Figure 2. Shifts of attention are effortful and devalue rewards.

(A) Proportion of trials where the higher effort option (y-axis) was preferred, as a function of the number of shifts of attention in the offer (x-axis). As the number of shifts of attention offered increased, the less likely it was that the offer was chosen. (B) Proportion of trials the higher reward option (y-axis) was selected, as a function of the reward on offer (x-axis). As the amount of reward offered increased, the less likely it was that the offer was chosen. (C) Results of a logistic regression. Mean normalised betas for predictors of choosing the higher effort, higher reward offer. Effort was a significantly better predictor of choice than two other control predictors, the number of button presses and a task success predictor. (D) Results from the NASA-TLX. Participants completed the self-report NASA-TLX for each effort level, rating how demanding they found each number of shifts (x-axis) from −10 to + 10 (y-axis). Crucially, the higher the number of shifts of attention, the more mentally demanding (blue) and effortful (red) the ratings. Error bars depict SEM.

Figure 3. Aversion to cognitive effort risk.

(A) Proportion of trials on which the risky offer was chosen (y-axis), as a function of the reward level in the risky offer, which was either lower, equal to, or higher than the reward for the safe option (4 credits). We found that people were averse to the risky offers, choosing it on less than 50% of trials even when the reward in the risky offer was equal to the reward in the safe option. Moreover, we showed a risk level x reward interaction highlighting that people were more likely to choose the safe option when the variance in the risky option was high. (B) Logistic regression. Mean, normalised betas (y-axis) for predictors of choosing the risky effort option, showing an effect of risk level and reward, but no effect of physical effort (mean no. of button presses in training session) and failure rate (a mean of the number of false alarms and misses in the training session). N.S = not significant. Error bars depict SEM.

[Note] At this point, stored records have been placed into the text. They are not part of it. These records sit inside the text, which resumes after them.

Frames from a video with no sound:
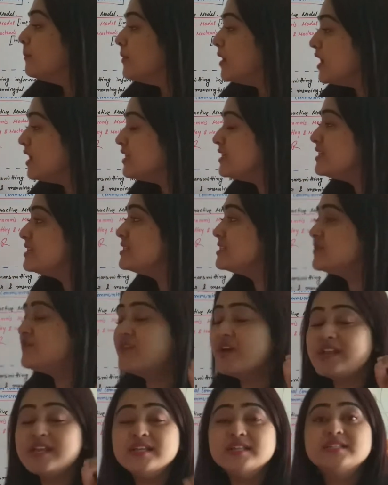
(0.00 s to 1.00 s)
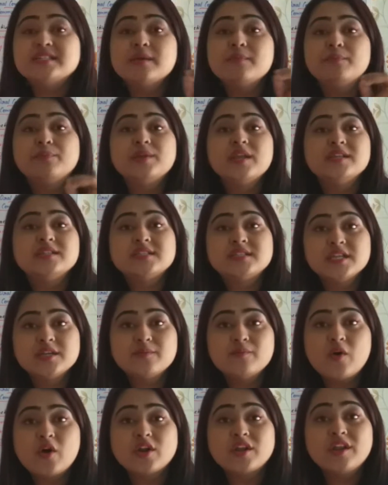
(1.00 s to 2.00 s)
It is very simplistic
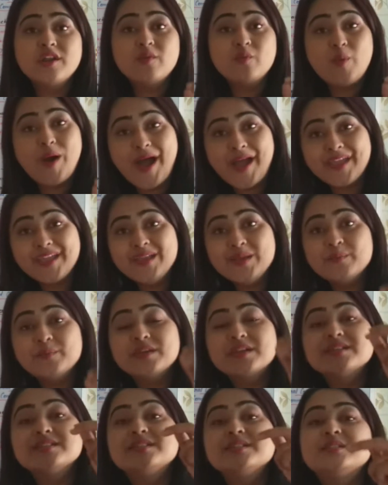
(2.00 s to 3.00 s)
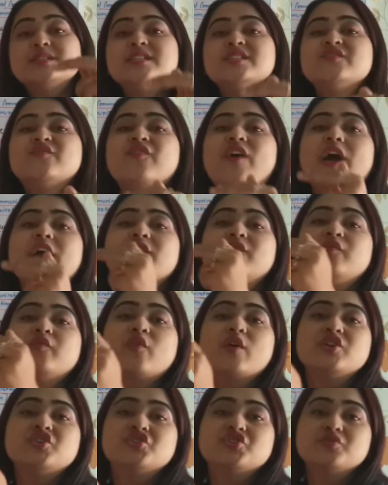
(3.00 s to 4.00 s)
model. Why? Because this is
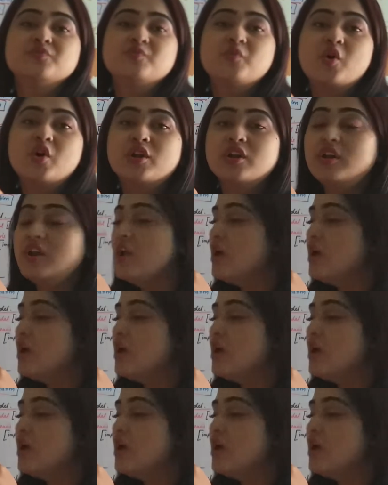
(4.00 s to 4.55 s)
5-question model.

Figure 4. Fixation and saccades during the training session.

(A) Heatmap showing a histogram of the fixation locations during the training session, overlaid on an array from the RSVP trials. The heat map shows that participants were performing the task as instructed, fixating centrally and not on the target streams. (B) Graph of the average number of saccades (y-axis) per each effort level (x-axis), showing that as the number of shifts of attention increased, the mean number of saccades did not. (C) Graph of the same data as in (B) but plotted as a function of the effort levels in the safe option (3 shifts), the low risk (2 and 4 shifts) or high risk (1 and 5 shifts). Error bars depict SEM.